La scorta solo di giorno
Non solo. Borsellino lancia l’allarme sicurezza, lasciandosi andare a un amaro sarcasmo quando spiega che per i giudici antimafia la burocrazia prevede la scorta solo al mattino: «Buona parte di noi non può essere accompagnata in ufficio di pomeriggio da macchine blindate, come avviene la mattina, perché il pomeriggio è disponibile solo una blindata, che evidentemente non può andare a raccogliere quattro colleghi. Pertanto io, sistematicamente, il pomeriggio mi reco in ufficio con la mia automobile e ritorno a casa alle 21 o alle 22. Magari con ciò riacquisto la mia libertà, però non capisco che senso abbia farmi perdere la libertà la mattina per essere poi, libero di essere ucciso la sera».
Due anni e mezzo più tardi Borsellino è di nuovo davanti all’Antimafia, stavolta in qualità di procuratore di Marsala dove è andato per proseguire il lavoro di contrasto alla mafia, ma ugualmente si trova con scarsi mezzi a disposizione.
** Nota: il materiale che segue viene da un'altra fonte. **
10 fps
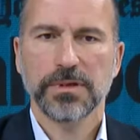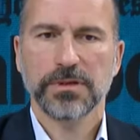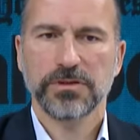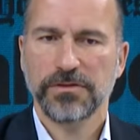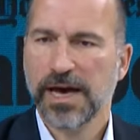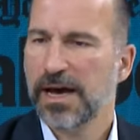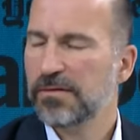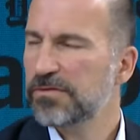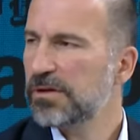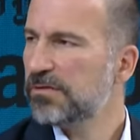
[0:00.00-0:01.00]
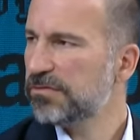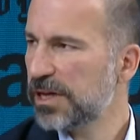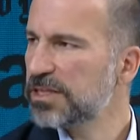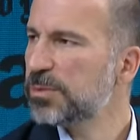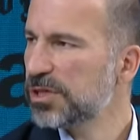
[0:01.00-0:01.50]
to have
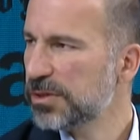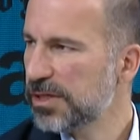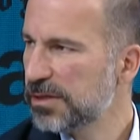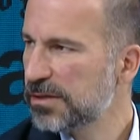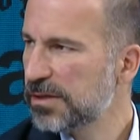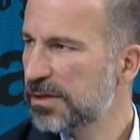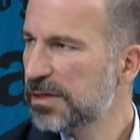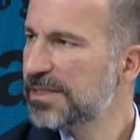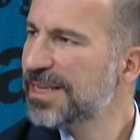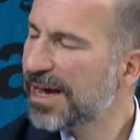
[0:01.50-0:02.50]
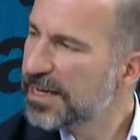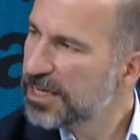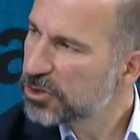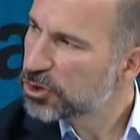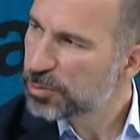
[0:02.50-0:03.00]
flexibility.
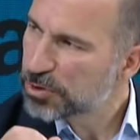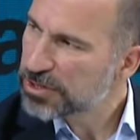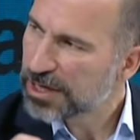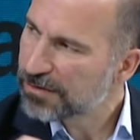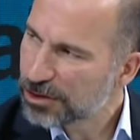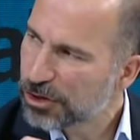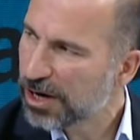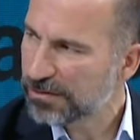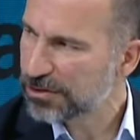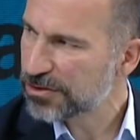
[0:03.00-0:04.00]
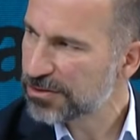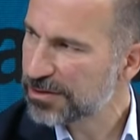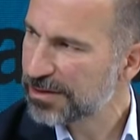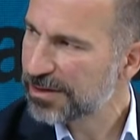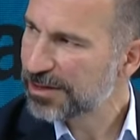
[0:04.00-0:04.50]
92% of our drivers
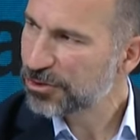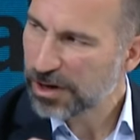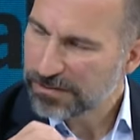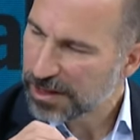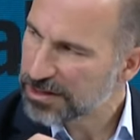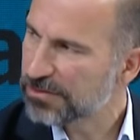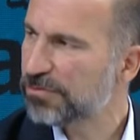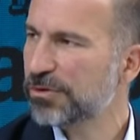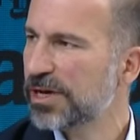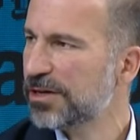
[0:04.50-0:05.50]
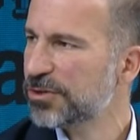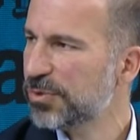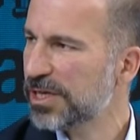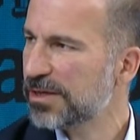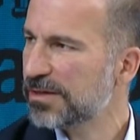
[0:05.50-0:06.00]
drive less than 40 hours a
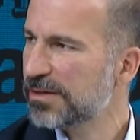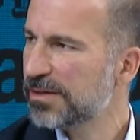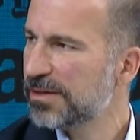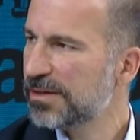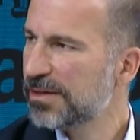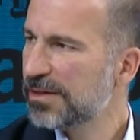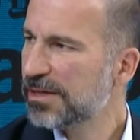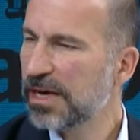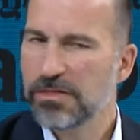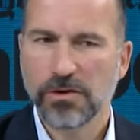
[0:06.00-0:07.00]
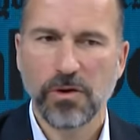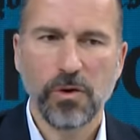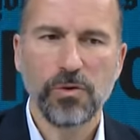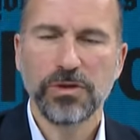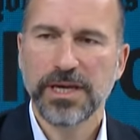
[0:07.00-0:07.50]
week. Okay,
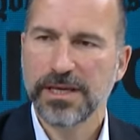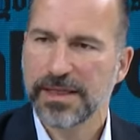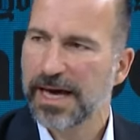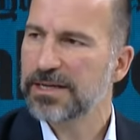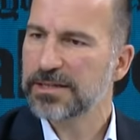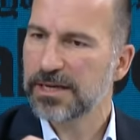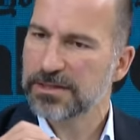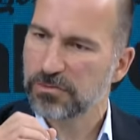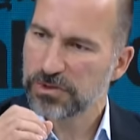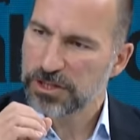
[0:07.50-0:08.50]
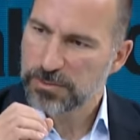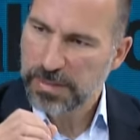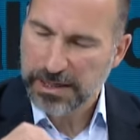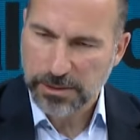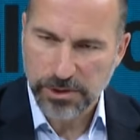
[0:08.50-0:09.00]
it's a
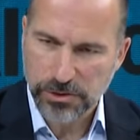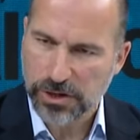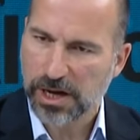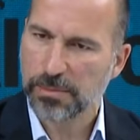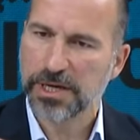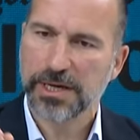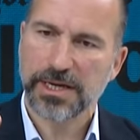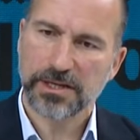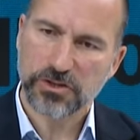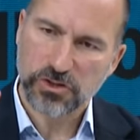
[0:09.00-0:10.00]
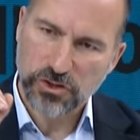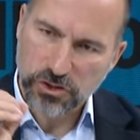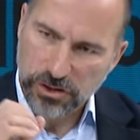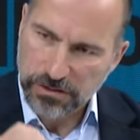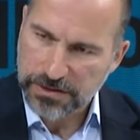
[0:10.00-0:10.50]
respectable job, it
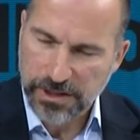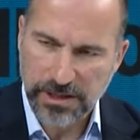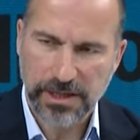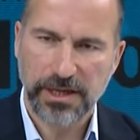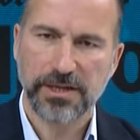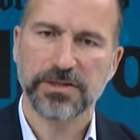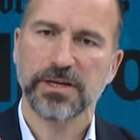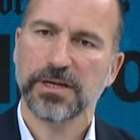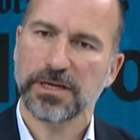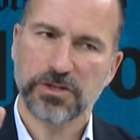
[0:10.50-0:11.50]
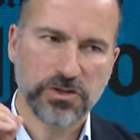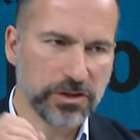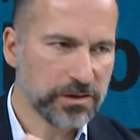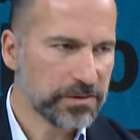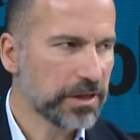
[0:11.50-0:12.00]
serves their needs, it
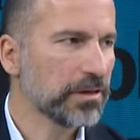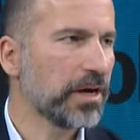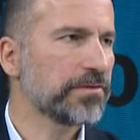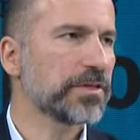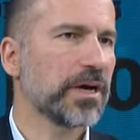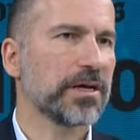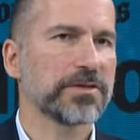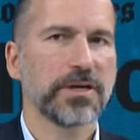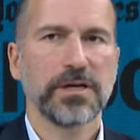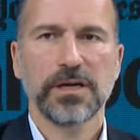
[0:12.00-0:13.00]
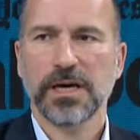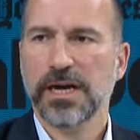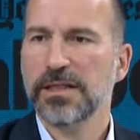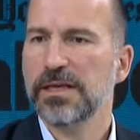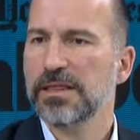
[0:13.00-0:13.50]
serves their lifestyles, and I
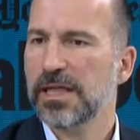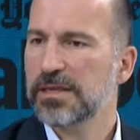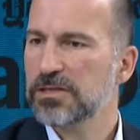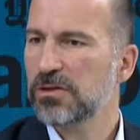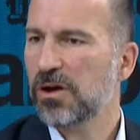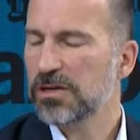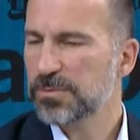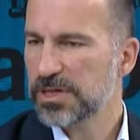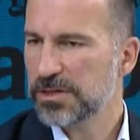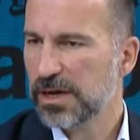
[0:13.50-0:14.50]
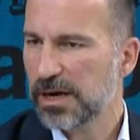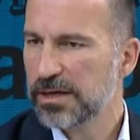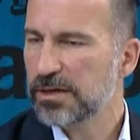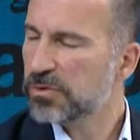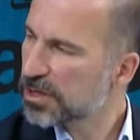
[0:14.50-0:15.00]
think that this law is
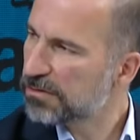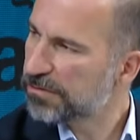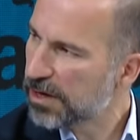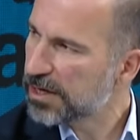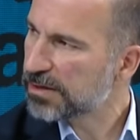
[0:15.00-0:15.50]
misguided and we're gonna fight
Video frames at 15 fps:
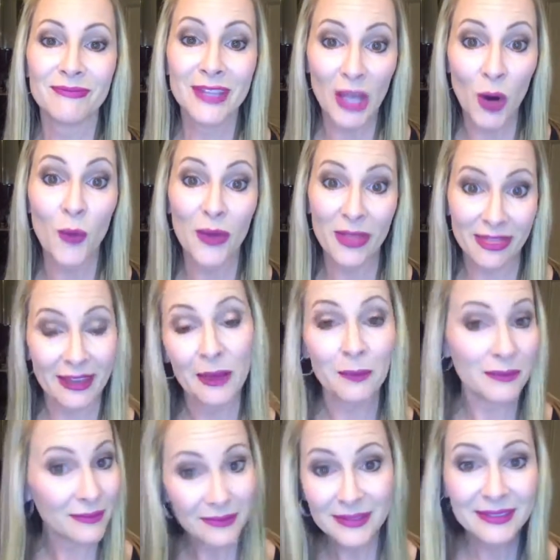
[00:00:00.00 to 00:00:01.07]
go with
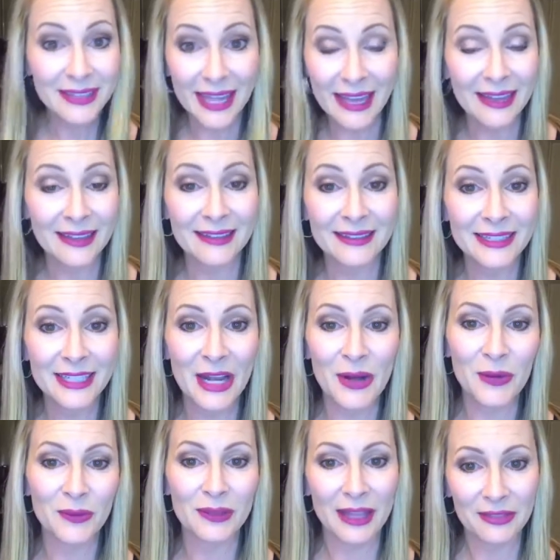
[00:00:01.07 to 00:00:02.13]
them and, you
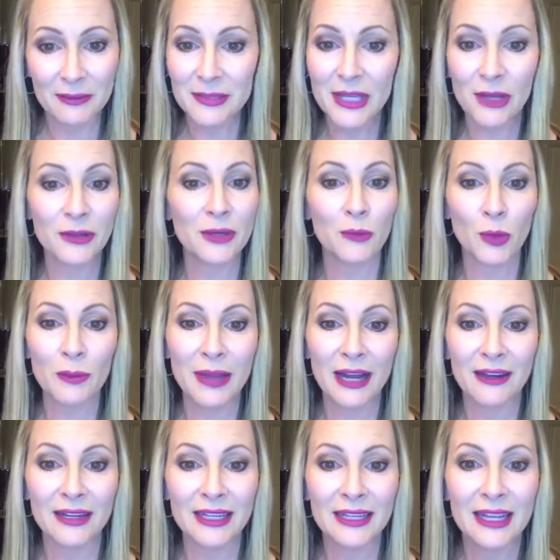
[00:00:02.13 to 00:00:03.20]
know, let them tell you more
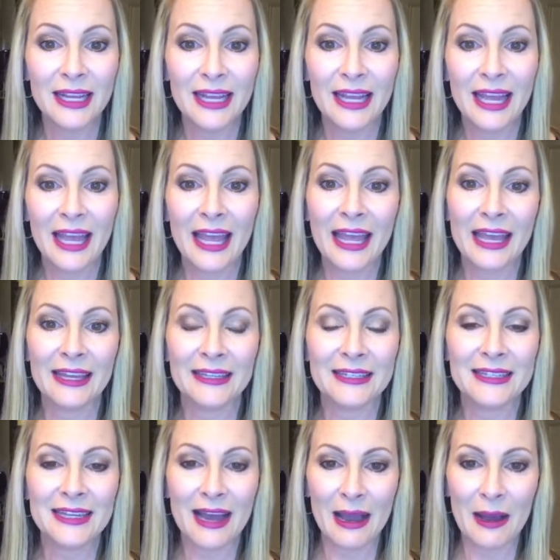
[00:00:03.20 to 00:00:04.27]
about it, and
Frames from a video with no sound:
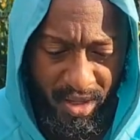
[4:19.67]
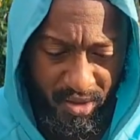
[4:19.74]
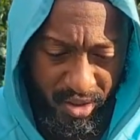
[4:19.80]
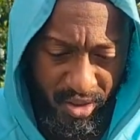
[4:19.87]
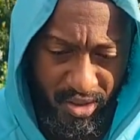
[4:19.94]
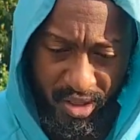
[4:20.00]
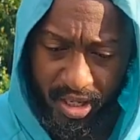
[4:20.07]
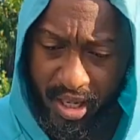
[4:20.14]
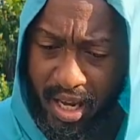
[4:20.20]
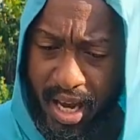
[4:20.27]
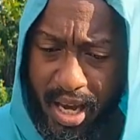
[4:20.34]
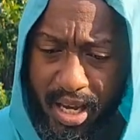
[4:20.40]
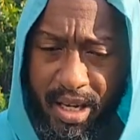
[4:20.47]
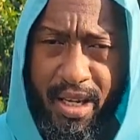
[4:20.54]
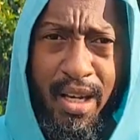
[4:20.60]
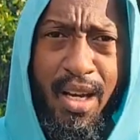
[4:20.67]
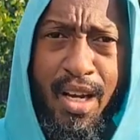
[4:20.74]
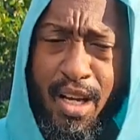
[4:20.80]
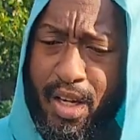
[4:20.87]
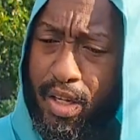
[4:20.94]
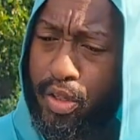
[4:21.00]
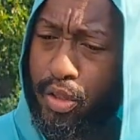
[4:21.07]
She said, hey,
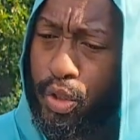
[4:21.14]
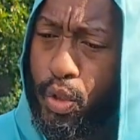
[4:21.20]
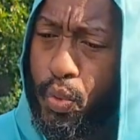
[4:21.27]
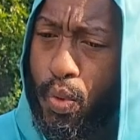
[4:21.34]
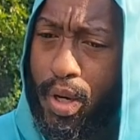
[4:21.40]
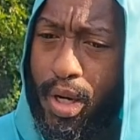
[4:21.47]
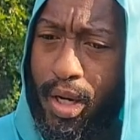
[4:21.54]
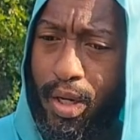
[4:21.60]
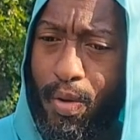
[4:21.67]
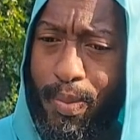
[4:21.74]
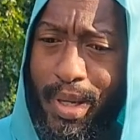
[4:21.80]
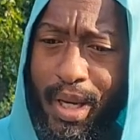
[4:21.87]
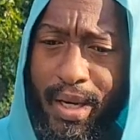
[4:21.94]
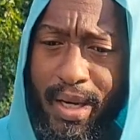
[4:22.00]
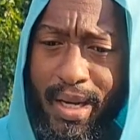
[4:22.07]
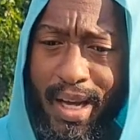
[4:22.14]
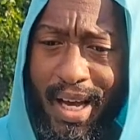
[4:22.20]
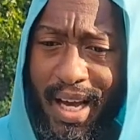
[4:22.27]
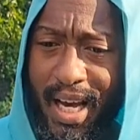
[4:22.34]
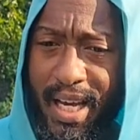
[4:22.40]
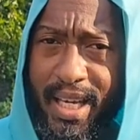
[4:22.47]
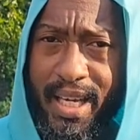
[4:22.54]
you gonna be out there in that
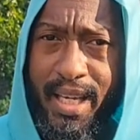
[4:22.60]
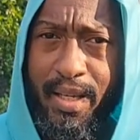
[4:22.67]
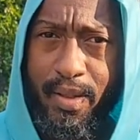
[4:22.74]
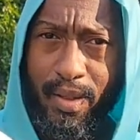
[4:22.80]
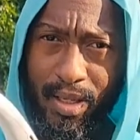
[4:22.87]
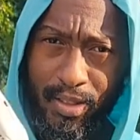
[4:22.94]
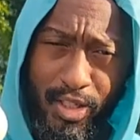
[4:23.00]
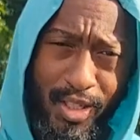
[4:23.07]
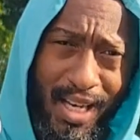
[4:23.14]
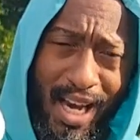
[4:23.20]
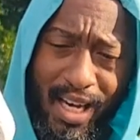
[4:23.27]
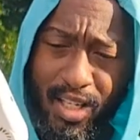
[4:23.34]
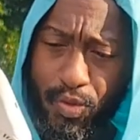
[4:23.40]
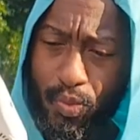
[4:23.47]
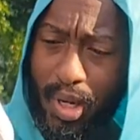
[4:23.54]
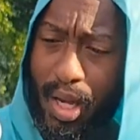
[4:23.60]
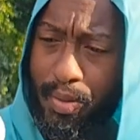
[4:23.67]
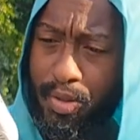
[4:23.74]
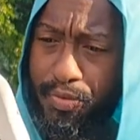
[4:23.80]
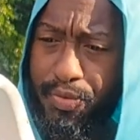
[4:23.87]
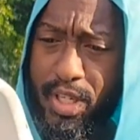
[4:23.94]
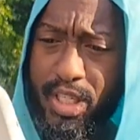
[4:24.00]
hot heat, and she got this when I
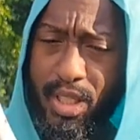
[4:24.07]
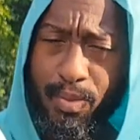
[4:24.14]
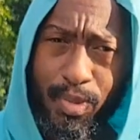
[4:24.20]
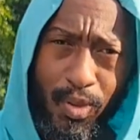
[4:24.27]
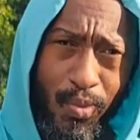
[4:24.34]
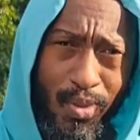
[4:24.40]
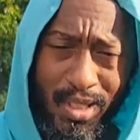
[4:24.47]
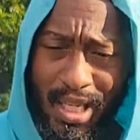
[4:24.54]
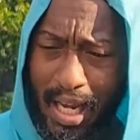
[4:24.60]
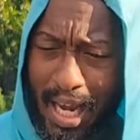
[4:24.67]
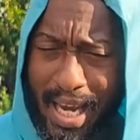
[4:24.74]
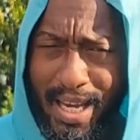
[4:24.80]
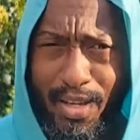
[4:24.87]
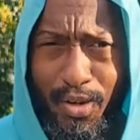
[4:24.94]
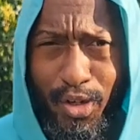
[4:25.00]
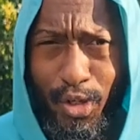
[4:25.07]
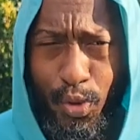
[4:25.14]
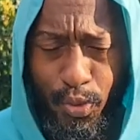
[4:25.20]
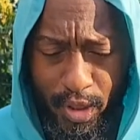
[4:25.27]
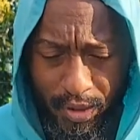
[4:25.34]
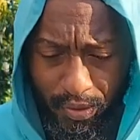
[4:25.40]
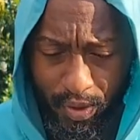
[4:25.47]
was fishing, but we was like, hey, you can use
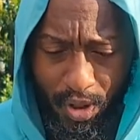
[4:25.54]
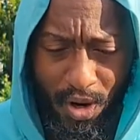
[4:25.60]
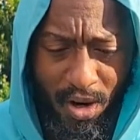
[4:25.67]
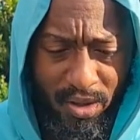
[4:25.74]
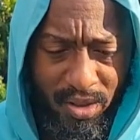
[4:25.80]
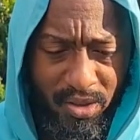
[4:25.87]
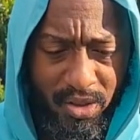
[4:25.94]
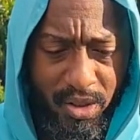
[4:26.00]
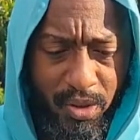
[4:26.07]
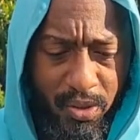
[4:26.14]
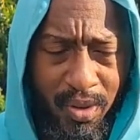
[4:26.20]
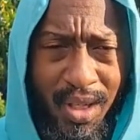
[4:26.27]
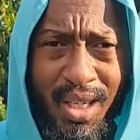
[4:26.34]
this for gardening too.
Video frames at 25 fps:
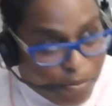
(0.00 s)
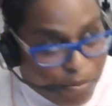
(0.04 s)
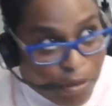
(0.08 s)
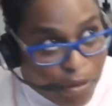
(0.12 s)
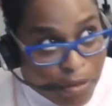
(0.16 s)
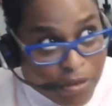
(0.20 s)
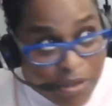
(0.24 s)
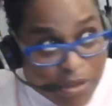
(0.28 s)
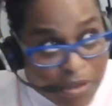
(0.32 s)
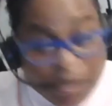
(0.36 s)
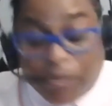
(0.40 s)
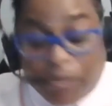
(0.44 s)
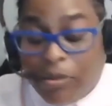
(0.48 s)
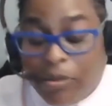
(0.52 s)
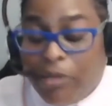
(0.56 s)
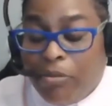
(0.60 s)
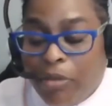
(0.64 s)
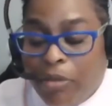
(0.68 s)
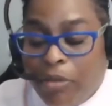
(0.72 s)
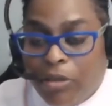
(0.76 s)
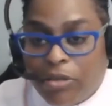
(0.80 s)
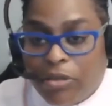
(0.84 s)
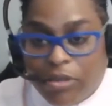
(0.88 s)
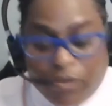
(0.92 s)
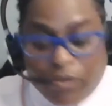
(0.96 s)
something
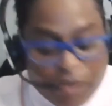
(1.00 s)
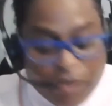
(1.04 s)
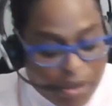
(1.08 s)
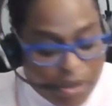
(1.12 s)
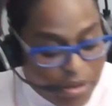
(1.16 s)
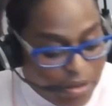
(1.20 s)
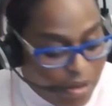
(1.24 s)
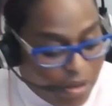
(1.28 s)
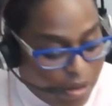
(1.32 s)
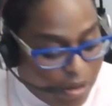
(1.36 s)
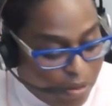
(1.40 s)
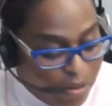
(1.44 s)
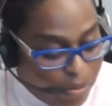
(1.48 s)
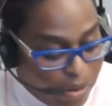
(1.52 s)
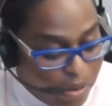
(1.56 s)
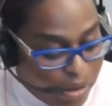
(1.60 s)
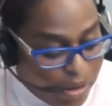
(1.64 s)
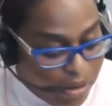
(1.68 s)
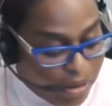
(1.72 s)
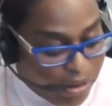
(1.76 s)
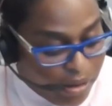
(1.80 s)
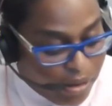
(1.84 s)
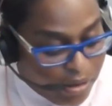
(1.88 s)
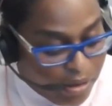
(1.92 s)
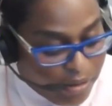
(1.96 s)
most of us are
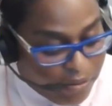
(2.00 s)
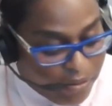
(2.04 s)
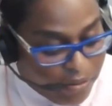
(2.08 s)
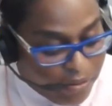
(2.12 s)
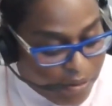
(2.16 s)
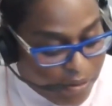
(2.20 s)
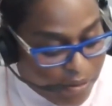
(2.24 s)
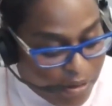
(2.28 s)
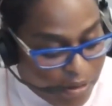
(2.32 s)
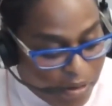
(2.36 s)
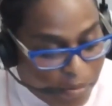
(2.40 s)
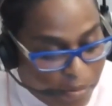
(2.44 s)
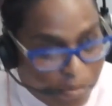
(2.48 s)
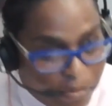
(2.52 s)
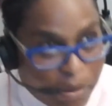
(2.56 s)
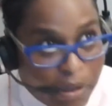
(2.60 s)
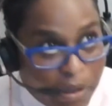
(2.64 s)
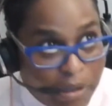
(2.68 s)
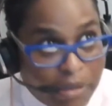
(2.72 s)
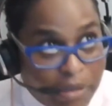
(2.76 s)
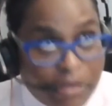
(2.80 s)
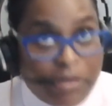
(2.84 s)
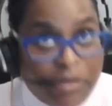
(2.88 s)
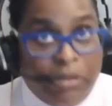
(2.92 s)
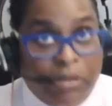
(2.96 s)
aware of,
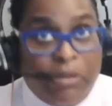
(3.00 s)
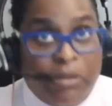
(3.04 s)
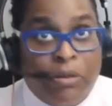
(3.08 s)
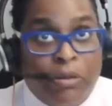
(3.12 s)
but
E’ lì che l’11 dicembre 1986 il giudice parla di una «Procura smobilitata» e se la prende con il Consiglio superiore della magistratura che tarda a mandare pubblici ministeri in una Procura di frontiera come quella, preferendo risolvere prima i problemi del tribunale di Mondovì. Ma il territorio dov’è andato a lavorare, denuncia Borsellino, è «un santuario» dove potrebbero trovare rifugio e appoggi latitanti ultradecennali come Totò Riina e Bernardo Provenzano.
Denunce continue
Nell’incontro con la commissione parlamentare del 3 novembre 1988 Borsellino torna a parlare dello smantellamento del pool antimafia di Palermo dopo la mancata nomina a consigliere istruttore di Giovanni Falcone, che lui stesso aveva denunciato pubblicamente in estate. Tra il 1989 e il 1991 Borsellino tornerà in altre tre occasioni davanti all’Antimafia (l’ultima il 24 settembre ’91), sottolineando ogni volta i problemi e le difficoltà pratiche che i magistrati impegnati nel contrasto a Cosa nostra continuavano a incontrare. Un compito al quale il magistrato assassinato 27 anni fa non s’è mai sottratto, fino al momento il cui la mafia ha deciso di toglierlo di mezzo. Anche per questo, la desecretazione delle sue parole finora inedite decisa dalla nuova commissione rappresenta un omaggio alla figura di Borsellino, oltre che un monito per non tornare mai più ai tempi in cui inquirenti in prima linea debbano spiegare a deputati e senatori di non essere in condizione di lavorare come dovrebbero.
Le parole di Caterina Chinnici
«Le parole di Paolo Borsellino contenute nell’audio diffuso – dice Caterina Chinnici – toccano nel vivo chi, come me, ha vissuto sia quegli anni che quelli precedenti. Sono parole che esprimono tutta la solitudine nella quale per lungo tempo i magistrati antimafia si trovarono a lavorare, privi dell’assistenza che il loro compito gravoso avrebbe richiesto e la cui assoluta necessità, forse, allora non fu del tutto compresa dalle istituzioni».